▶ [What you need to do]: The full set of entries below, restated word for word and stripped of images, is the expected result.
##### Data shown #####
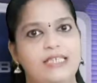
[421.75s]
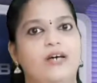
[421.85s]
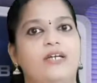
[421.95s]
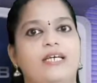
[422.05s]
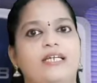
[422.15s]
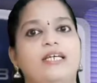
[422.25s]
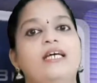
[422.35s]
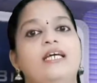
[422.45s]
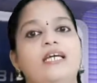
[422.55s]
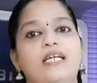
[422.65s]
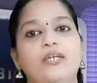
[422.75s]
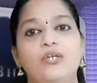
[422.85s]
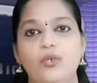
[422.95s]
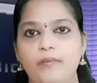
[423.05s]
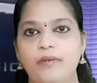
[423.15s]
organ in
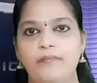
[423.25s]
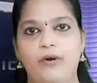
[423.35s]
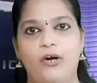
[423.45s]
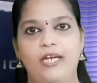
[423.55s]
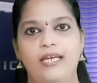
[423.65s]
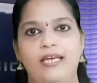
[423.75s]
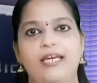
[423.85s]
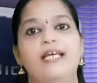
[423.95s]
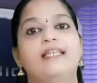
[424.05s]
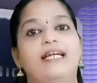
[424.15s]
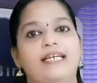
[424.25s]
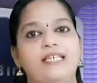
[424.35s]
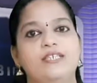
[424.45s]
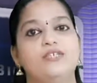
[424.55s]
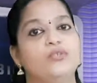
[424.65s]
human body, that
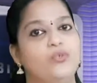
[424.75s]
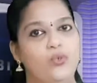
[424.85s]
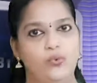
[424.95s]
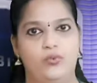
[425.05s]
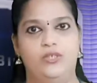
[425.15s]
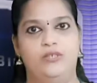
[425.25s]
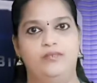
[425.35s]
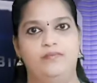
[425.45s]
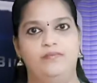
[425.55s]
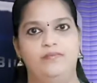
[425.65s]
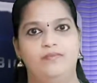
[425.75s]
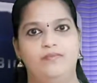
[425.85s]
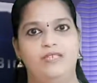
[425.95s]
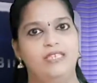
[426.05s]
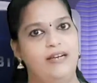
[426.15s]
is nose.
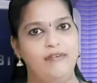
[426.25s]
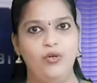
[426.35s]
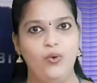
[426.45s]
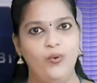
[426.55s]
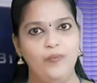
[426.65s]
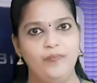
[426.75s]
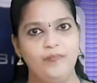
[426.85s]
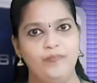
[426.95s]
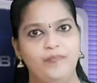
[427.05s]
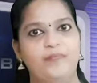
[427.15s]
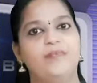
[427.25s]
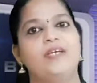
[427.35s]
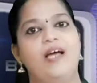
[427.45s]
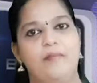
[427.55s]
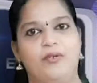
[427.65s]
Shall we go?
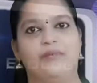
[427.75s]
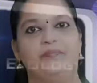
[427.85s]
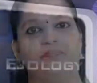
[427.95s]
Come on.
#####
▶ [Task solution]:
[421.75s]
[421.85s]
[421.95s]
[422.05s]
[422.15s]
[422.25s]
[422.35s]
[422.45s]
[422.55s]
[422.65s]
[422.75s]
[422.85s]
[422.95s]
[423.05s]
[423.15s]
organ in
[423.25s]
[423.35s]
[423.45s]
[423.55s]
[423.65s]
[423.75s]
[423.85s]
[423.95s]
[424.05s]
[424.15s]
[424.25s]
[424.35s]
[424.45s]
[424.55s]
[424.65s]
human body, that
[424.75s]
[424.85s]
[424.95s]
[425.05s]
[425.15s]
[425.25s]
[425.35s]
[425.45s]
[425.55s]
[425.65s]
[425.75s]
[425.85s]
[425.95s]
[426.05s]
[426.15s]
is nose.
[426.25s]
[426.35s]
[426.45s]
[426.55s]
[426.65s]
[426.75s]
[426.85s]
[426.95s]
[427.05s]
[427.15s]
[427.25s]
[427.35s]
[427.45s]
[427.55s]
[427.65s]
Shall we go?
[427.75s]
[427.85s]
[427.95s]
Come on.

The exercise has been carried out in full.